How tall are college hockey players? the average height has been 68.3

Need your ASSIGNMENT done? Use our paper writing service to score better and meet your deadline.


Order a Similar Paper HERE Order a Different Paper HERE

     Problem   21)   A biologist has found the average weight   of 12 randomly selected mud turtles to be 8.7 lb with standard deviation 3.6   lb. Find a 90% confidence interval for the population mean weight of all such   turtles.    
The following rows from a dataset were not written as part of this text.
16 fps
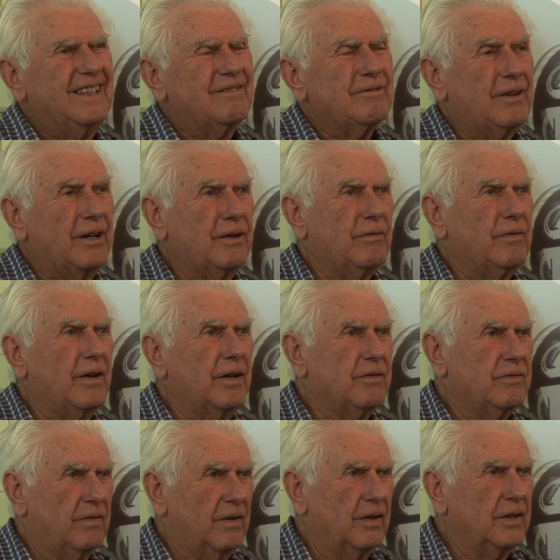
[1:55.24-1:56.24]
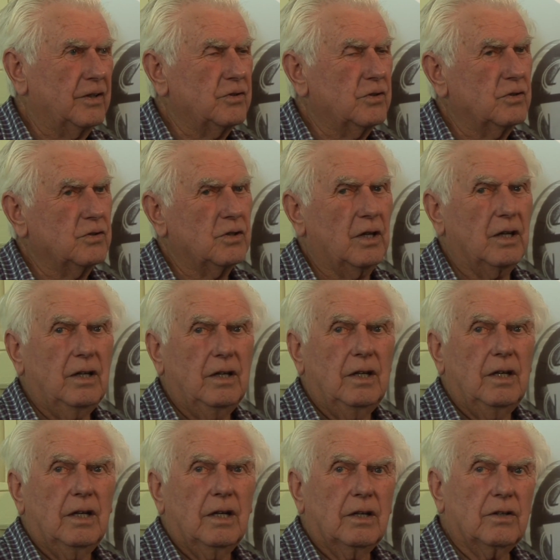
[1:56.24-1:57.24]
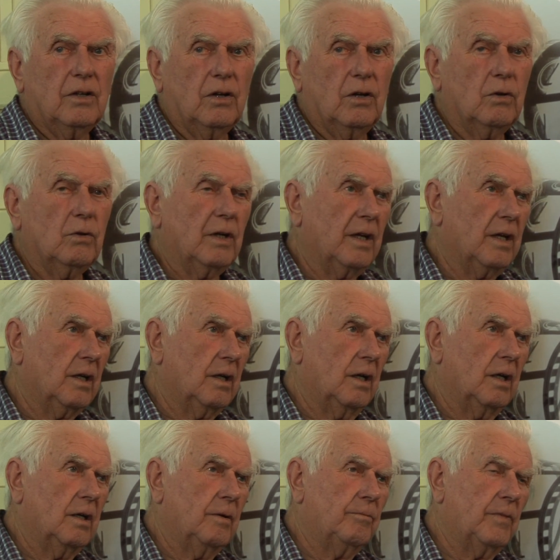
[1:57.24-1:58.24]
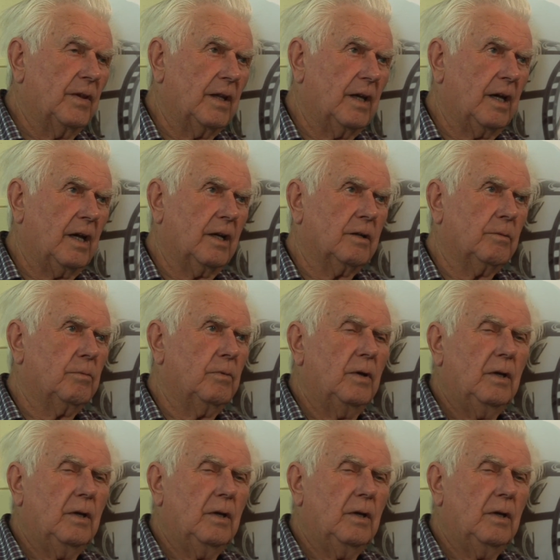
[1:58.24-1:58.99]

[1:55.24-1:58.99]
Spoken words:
Freddie Faye Frolics used to, not only, they had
     Problem 22)   How tall are college hockey players? The   average height has been 68.3 inches. A random sample of 14 hockey players   gave a mean height of 69.1 inches. We may assume that x has a normal   distribution with = 0.9 inch. Does this indicate that the population mean   height is different from 68.3 inches? Use 5% level of significance.      a) State the null and the alternate   hypothesis.         b) Identify the   sampling distribution to be used: the standard normal distribution or the   Student’s t distribution. Find the critical value(s).         c) Compute the z or   t value of the sample test statistic.         d) Find the P value   or an interval containing the P value for the sample test statistic.         e) Based   on your answers to a through d, decide whether or not to reject the null   hypothesis at the given significance level. Explain your conclusion in the   context of the problem    

     Problem 23)   Recently the national average yield on   municipal bonds has been = 4.19%. A random sample of 16 Arizona municipal   bonds gave an average yield of 5.11% with a sample standard deviation s =   1.15%. Does this indicate that the population mean yield for all Arizona   municipal bonds is greater than the national average? Use = 0.05. Assume x is   normally distributed.         a) State the null   and the alternate hypothesis.         b) Identify the   sampling distribution to be used: the standard normal distribution or the   Student’s t distribution. Find the critical value(s).         c) Compute the z or   t value of the sample test statistic         d) Find the P value   or an interval containing the P value for the sample test statistic.         e) Based   on your answers to a through d, decide whether or not to reject the null   hypothesis at the given significance level. Explain your conclusion in the   context of the problem.